**What the task asks:**
Report every line from the following entries that contains the string "frames".
*** The records Section Begins ***
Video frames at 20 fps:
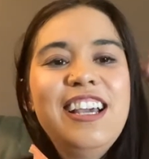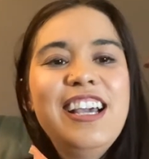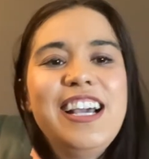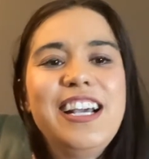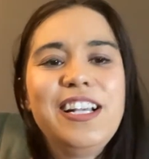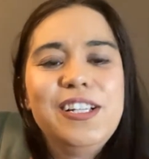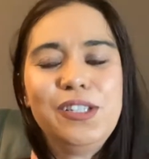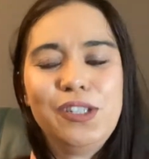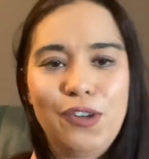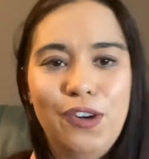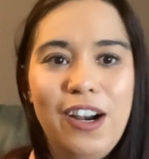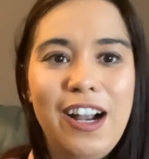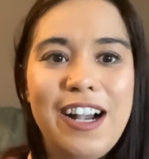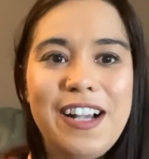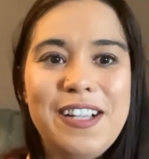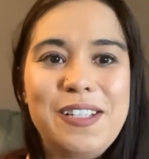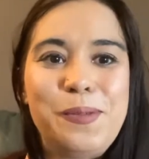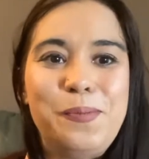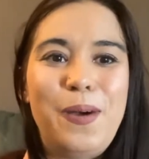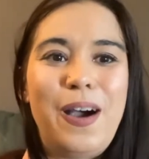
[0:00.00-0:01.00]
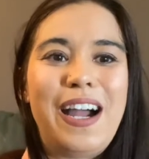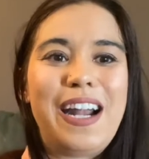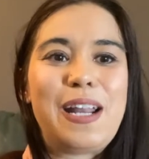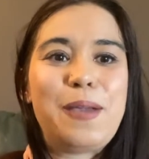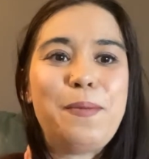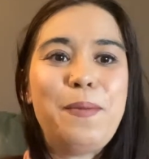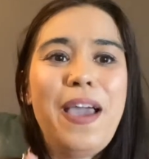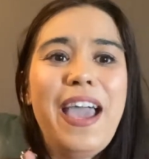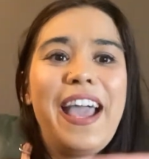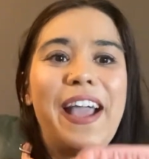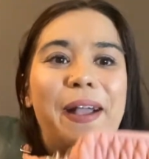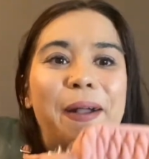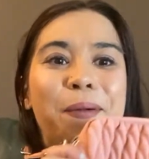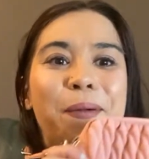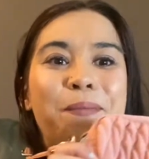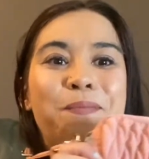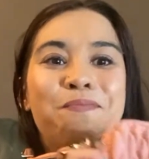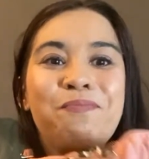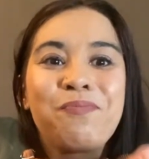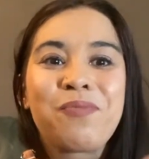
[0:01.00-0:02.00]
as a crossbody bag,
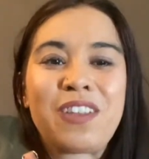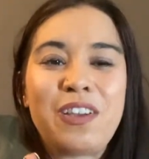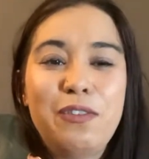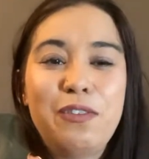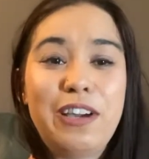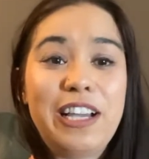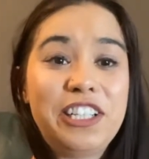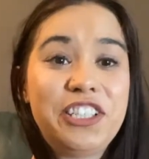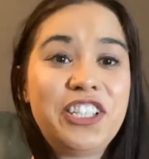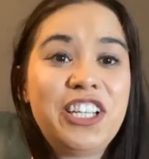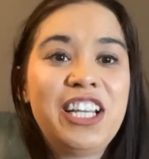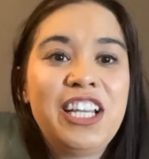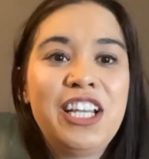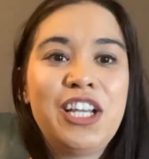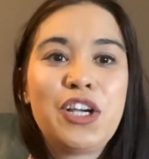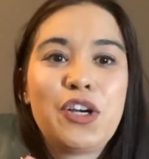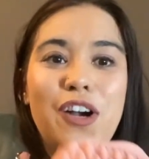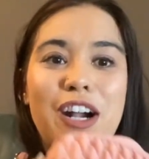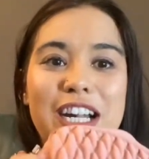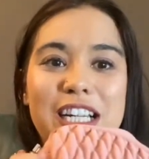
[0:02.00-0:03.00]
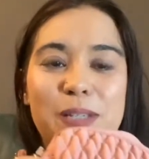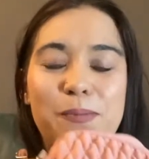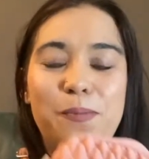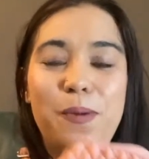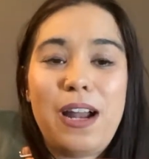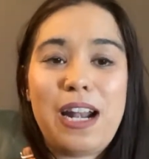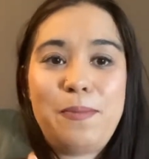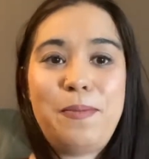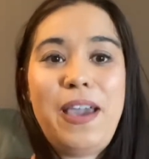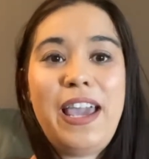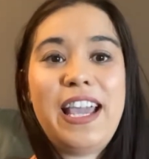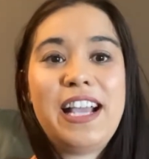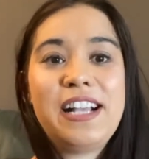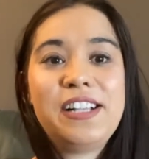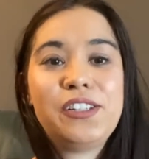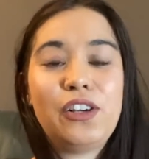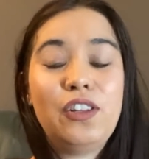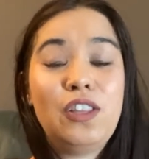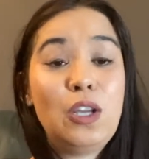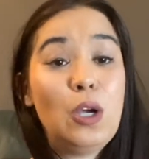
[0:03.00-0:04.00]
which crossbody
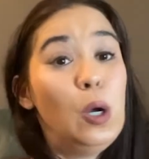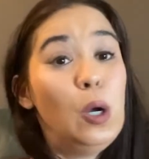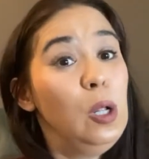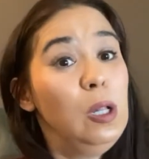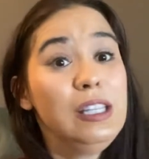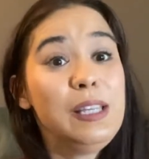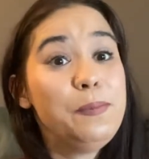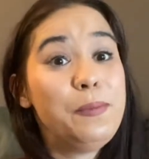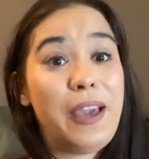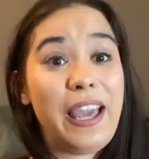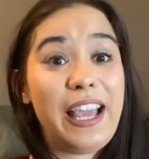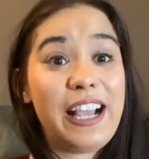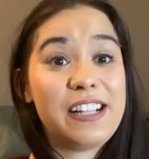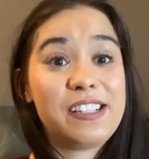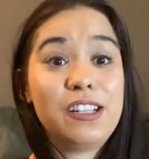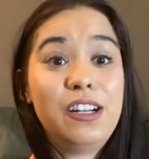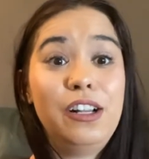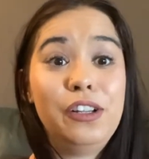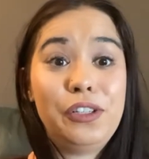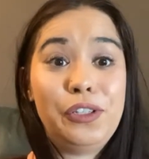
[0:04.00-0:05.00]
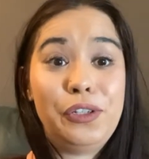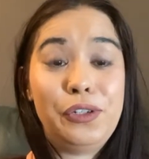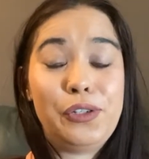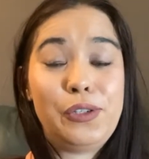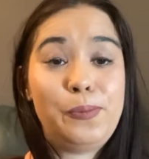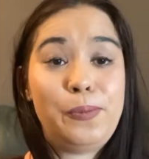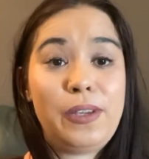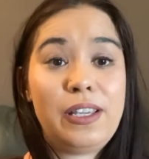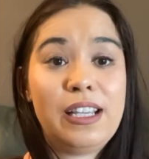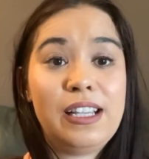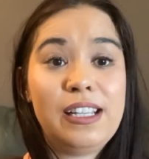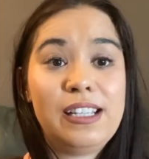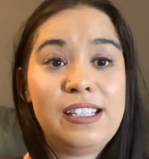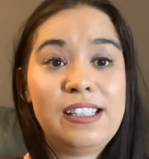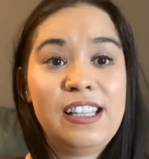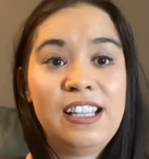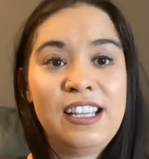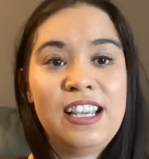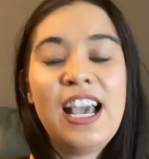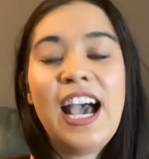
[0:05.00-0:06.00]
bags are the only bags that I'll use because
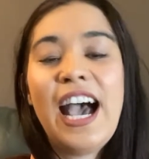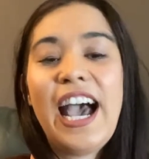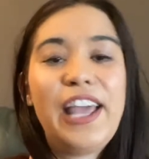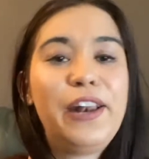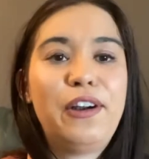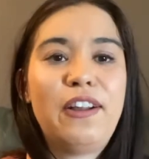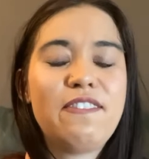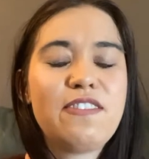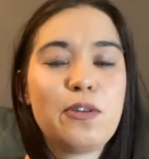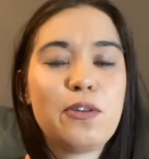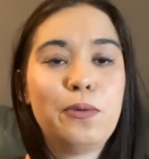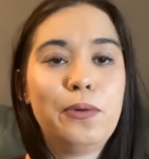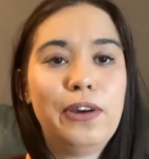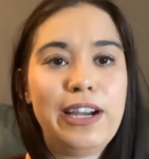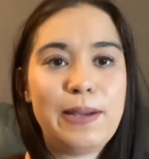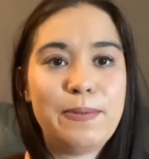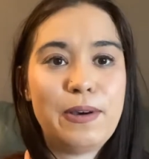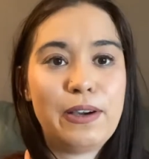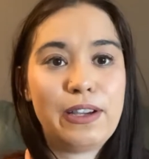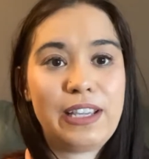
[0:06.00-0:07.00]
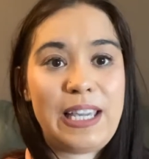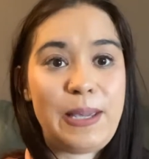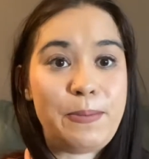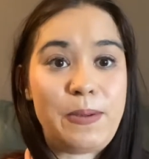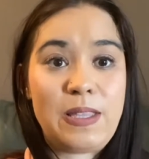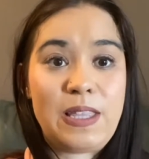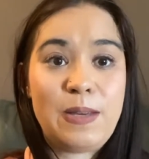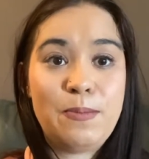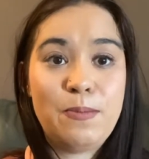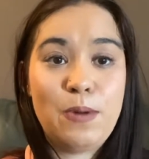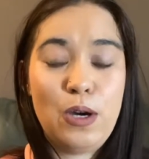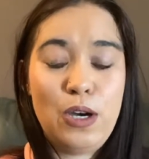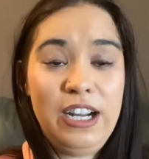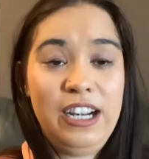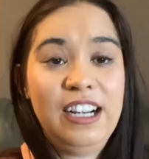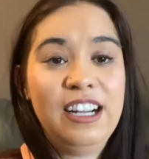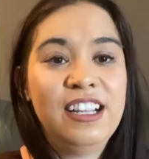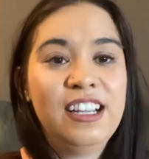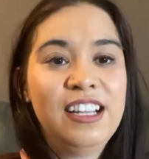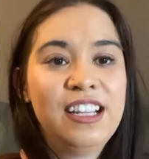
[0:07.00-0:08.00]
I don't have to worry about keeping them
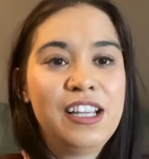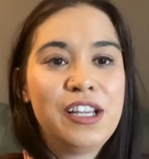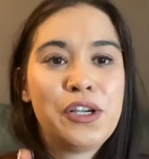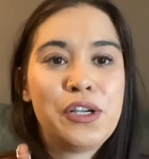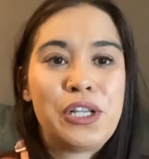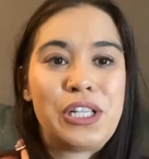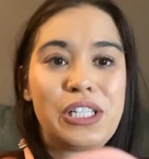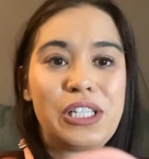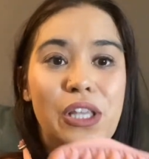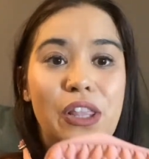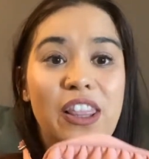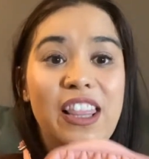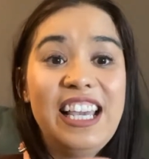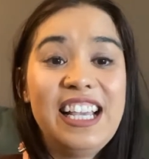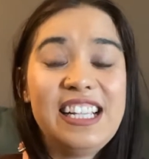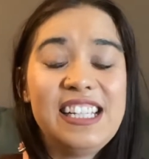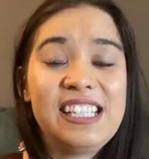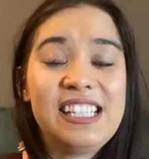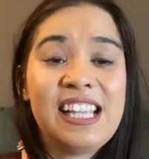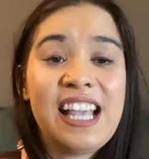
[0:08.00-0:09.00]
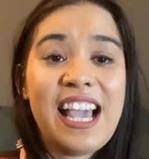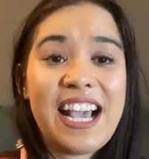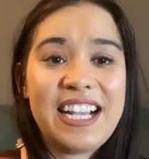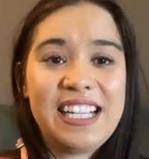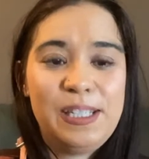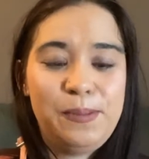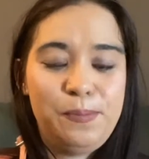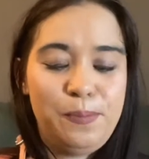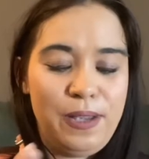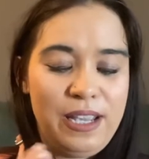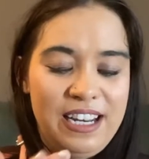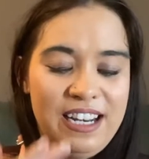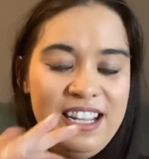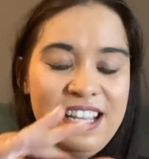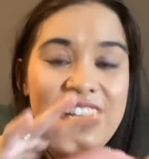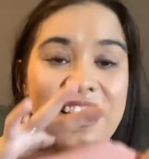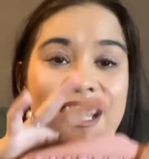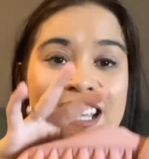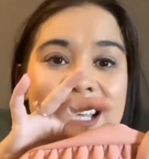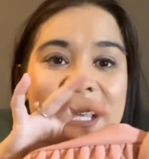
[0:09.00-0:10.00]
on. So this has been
*** The records Section Ends ***
*** The records Section Begins ***
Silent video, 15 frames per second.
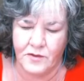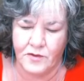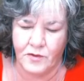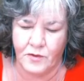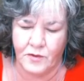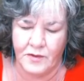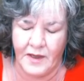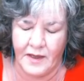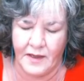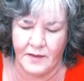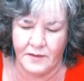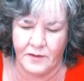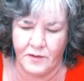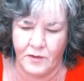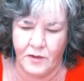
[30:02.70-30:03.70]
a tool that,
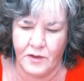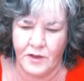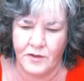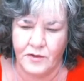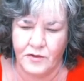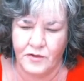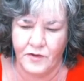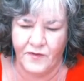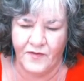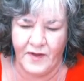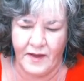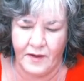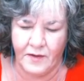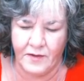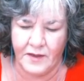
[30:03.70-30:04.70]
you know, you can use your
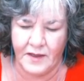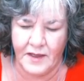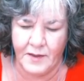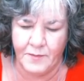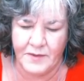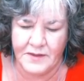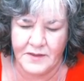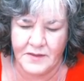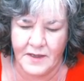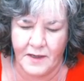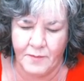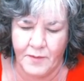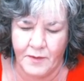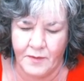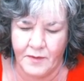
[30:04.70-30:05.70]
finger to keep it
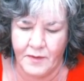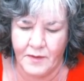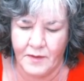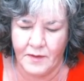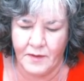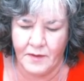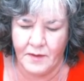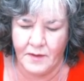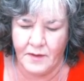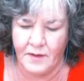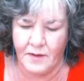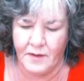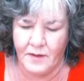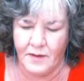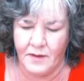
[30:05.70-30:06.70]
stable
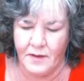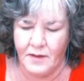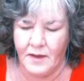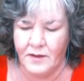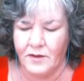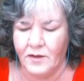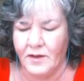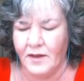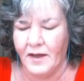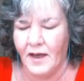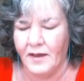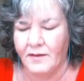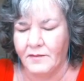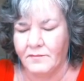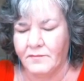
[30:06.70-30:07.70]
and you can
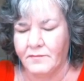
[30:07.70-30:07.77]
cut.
*** The records Section Ends ***
**Expected output:**
Video frames at 20 fps:
Silent video, 15 frames per second.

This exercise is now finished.